File Transfer Utility. The Association will make available for downloading, through a file transfer protocol internet website (the “FTP Site”) or other mutually agreeable file

transfer method, the XML Files sequentially as they are received.

 

Historical Data and Images. The Association will provide Historical Data and Images to Data Tree as follows:

 

Hard Drive or Disks.
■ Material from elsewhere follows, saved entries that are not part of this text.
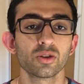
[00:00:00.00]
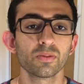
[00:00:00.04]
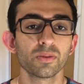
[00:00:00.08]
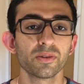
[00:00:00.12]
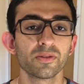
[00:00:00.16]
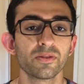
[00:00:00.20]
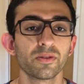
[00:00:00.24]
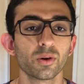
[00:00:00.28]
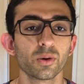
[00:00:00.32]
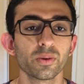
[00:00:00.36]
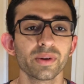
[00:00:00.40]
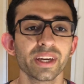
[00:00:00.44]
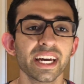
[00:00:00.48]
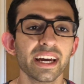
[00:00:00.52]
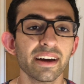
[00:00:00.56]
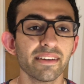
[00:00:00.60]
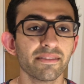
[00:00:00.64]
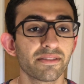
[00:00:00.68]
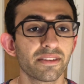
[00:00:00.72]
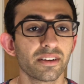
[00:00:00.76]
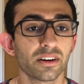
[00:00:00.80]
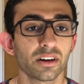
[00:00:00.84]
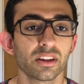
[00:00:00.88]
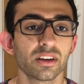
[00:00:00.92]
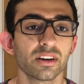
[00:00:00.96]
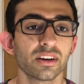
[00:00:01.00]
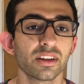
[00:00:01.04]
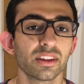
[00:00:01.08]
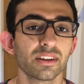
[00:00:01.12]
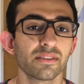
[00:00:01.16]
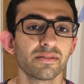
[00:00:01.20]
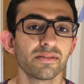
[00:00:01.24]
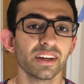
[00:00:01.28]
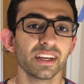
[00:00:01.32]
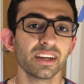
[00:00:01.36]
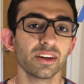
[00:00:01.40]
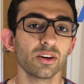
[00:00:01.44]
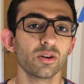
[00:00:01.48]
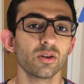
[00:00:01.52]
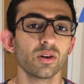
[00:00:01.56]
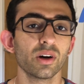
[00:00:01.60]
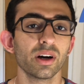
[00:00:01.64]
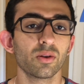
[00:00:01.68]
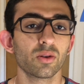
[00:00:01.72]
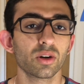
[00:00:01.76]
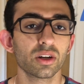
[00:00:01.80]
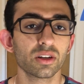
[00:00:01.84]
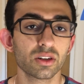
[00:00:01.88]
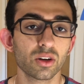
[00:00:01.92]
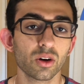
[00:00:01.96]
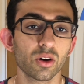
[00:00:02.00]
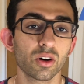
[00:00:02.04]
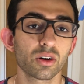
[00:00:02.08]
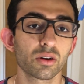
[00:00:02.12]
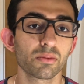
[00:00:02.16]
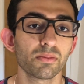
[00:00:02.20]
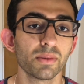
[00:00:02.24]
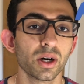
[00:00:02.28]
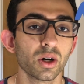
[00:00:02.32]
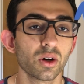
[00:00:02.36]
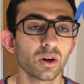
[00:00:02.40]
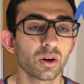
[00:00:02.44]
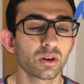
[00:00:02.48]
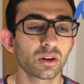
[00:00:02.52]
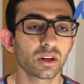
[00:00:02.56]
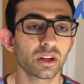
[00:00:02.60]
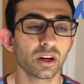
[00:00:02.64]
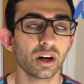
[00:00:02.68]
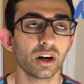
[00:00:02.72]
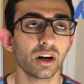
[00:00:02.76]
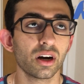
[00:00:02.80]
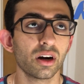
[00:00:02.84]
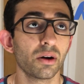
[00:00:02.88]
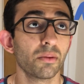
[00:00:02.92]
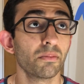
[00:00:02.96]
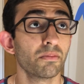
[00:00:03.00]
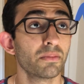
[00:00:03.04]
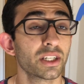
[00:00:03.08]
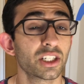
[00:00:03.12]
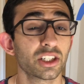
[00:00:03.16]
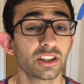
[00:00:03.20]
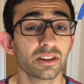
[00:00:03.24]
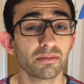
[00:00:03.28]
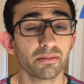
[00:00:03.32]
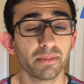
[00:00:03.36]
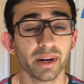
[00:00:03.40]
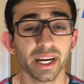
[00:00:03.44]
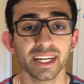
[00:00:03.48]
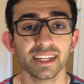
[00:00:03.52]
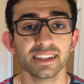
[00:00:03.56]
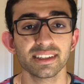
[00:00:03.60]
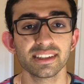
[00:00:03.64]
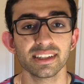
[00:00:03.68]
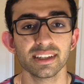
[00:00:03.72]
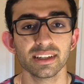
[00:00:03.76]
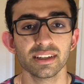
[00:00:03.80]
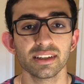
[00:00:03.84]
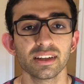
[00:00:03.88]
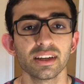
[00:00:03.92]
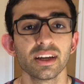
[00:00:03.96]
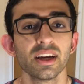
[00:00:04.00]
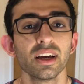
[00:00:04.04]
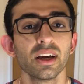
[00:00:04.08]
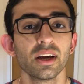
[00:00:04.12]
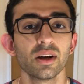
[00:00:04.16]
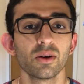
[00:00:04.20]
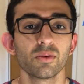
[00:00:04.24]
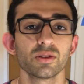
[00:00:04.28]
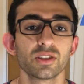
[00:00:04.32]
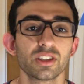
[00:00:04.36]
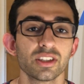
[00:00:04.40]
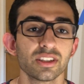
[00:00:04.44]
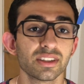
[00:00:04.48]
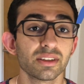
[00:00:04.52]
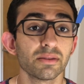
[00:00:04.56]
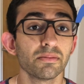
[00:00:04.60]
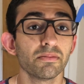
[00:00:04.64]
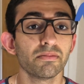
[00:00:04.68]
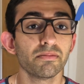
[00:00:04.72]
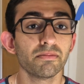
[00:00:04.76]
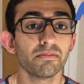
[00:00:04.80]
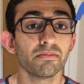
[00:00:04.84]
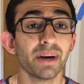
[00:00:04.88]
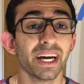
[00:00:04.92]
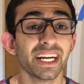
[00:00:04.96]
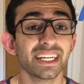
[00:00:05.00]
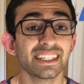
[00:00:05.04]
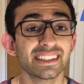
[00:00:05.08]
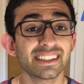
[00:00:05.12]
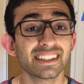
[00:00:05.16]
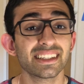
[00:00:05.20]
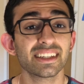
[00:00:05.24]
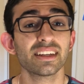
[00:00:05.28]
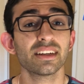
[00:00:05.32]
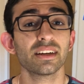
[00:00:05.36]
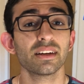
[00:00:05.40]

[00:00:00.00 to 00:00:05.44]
before we get further in the video, I want to talk about Mission Medicine, which is a medicine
The Association will provide any existing Historical Data and Images that may be requested by Data Tree, within a reasonable time of any such request(s), on (i) a portable hard drive provided by Data Tree, or (ii) CD or DVD media.

 

 

Exhibit B: Service Fees

 

 

 

Data and Images from Counties in the State of Iowa

The basic Service Fee for Go-Forward Data and Images shall be twenty cents ($0.20) per Document.  Service Provider shall make a payment of $11,750.00 per month as an estimate of said monthly Service Fee.  The Association shall reconcile the amount paid with the actual number of Documents on a quarterly or semi-annual basis; any overpayment shall be credited or paid to Service Provider and any underpayment shall be paid by Service Provider.

 

The basic Service Fee for Historical Data and Images shall be twenty cents ($0.20) per

Document for any Historical Data and Images that Service Provider may request.

 

The Export Services API system access fee shall be $400.00 per month.  The foregoing cost specifically includes the setup/acquisition and ongoing maintenance costs for necessary equipment and bandwidth.

 

The price of all indexes is inclusive in the foregoing Services Fees, such that there shall be no separate or additional charge for the indexes.

 

All fees hereunder shall be considered to be Confidential Information.

 

 

 

Most Favored Terms

 

 

Service Provider warrants that the fees paid by Service Provider hereunder are generally comparable to fees paid by Service Provider for copies of recorded documents to the jurisdictions from which Service Provider obtains such copies.  Service Provider further warrants that it shall promptly notify CLRIS if the fees payable to other jurisdictions for comparable services are substantially greater than the fees payable by Service Provider hereunder, and that CLRIS shall be entitled to the benefit of such higher fees effective from the date of the agreement entered into with the other jurisdictions.

 

 

 

CLRIS warrants that it has not entered into any similar agreement with any other Third Party.  CLRIS further warrants that in the event that it does enter into any such agreement with any other Third Party, it shall promptly notify Service Provider if the fees payable

by such Third Party for comparable services are less than the fees payable by Service Provider hereunder, and that Service Provider shall be entitled to the benefit of such lower fees effective from the date of the agreement entered into with the Third Party.